▶ _Exercise goal_: Each entry below should appear again exactly as written, without pictures.

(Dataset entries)
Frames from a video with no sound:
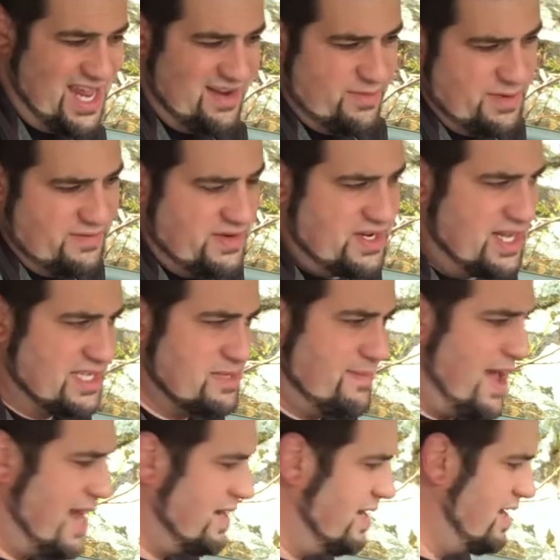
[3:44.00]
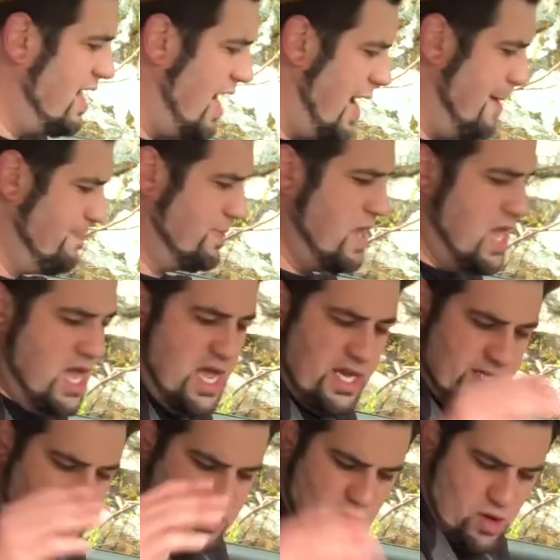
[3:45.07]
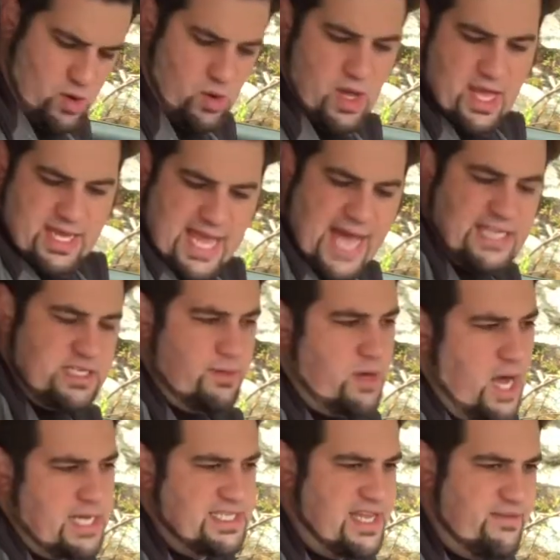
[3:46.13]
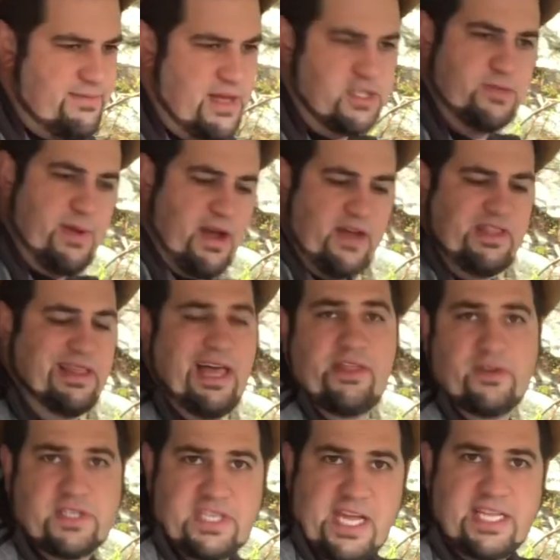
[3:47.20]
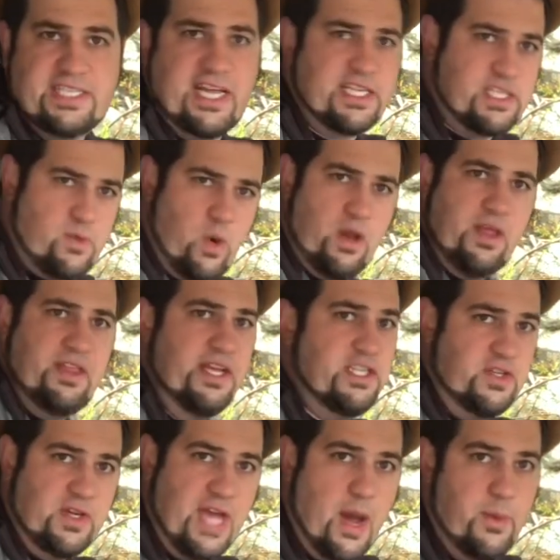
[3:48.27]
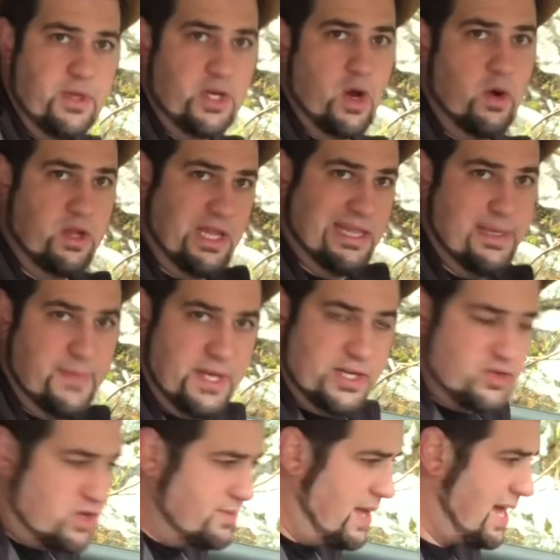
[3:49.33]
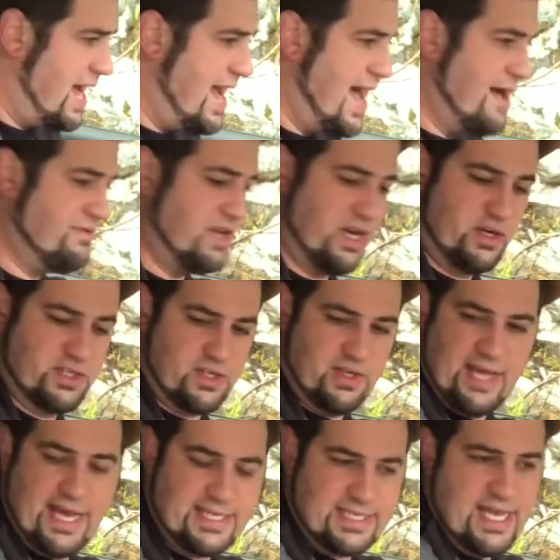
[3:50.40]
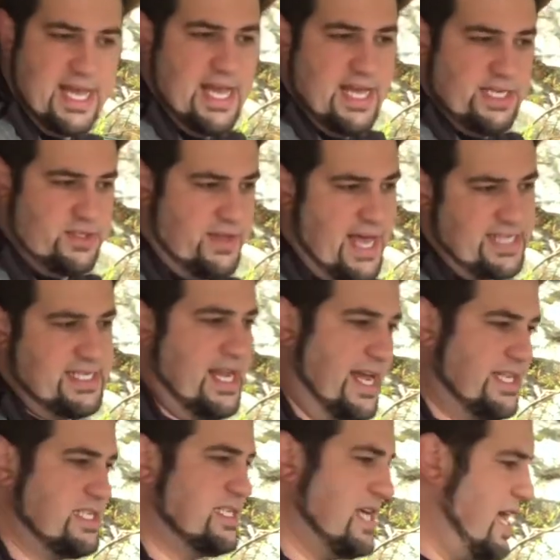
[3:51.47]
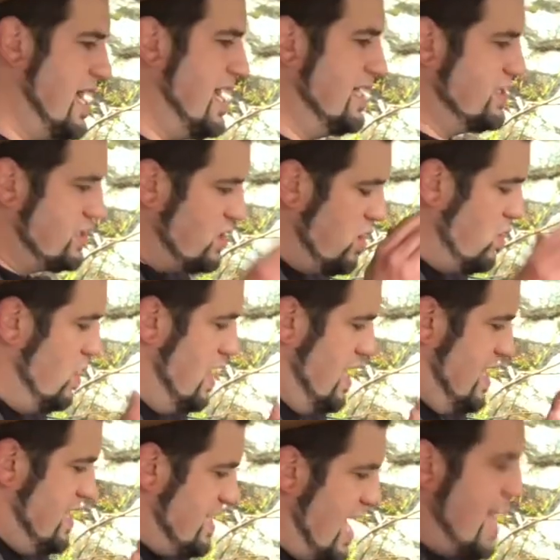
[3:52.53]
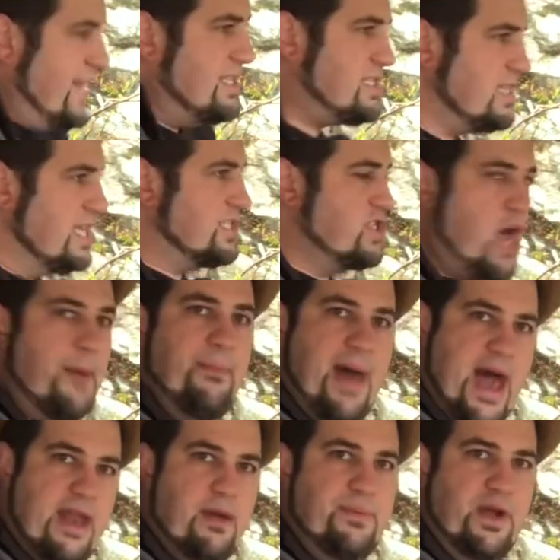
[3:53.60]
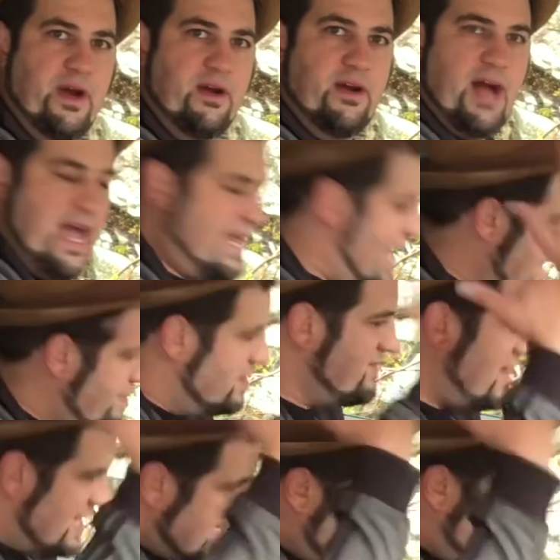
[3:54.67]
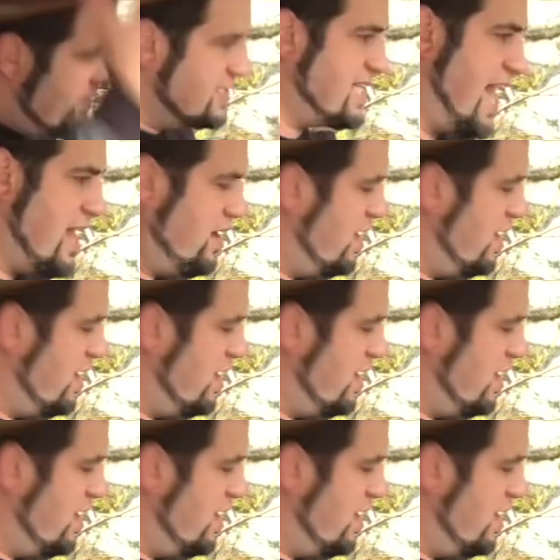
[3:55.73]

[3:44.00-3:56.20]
of a bit of a dust magnet. So yeah, some cost saving measures, but I got the leather seats. That's one of the things you get when you go to the limited trim like I have here. So that's nice. So yeah, it's not bad up here. I can't believe I can keep this hat on. I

▶ _Answer area_:
Frames from a video with no sound:
[3:44.00]
[3:45.07]
[3:46.13]
[3:47.20]
[3:48.27]
[3:49.33]
[3:50.40]
[3:51.47]
[3:52.53]
[3:53.60]
[3:54.67]
[3:55.73]

[3:44.00-3:56.20]
of a bit of a dust magnet. So yeah, some cost saving measures, but I got the leather seats. That's one of the things you get when you go to the limited trim like I have here. So that's nice. So yeah, it's not bad up here. I can't believe I can keep this hat on. I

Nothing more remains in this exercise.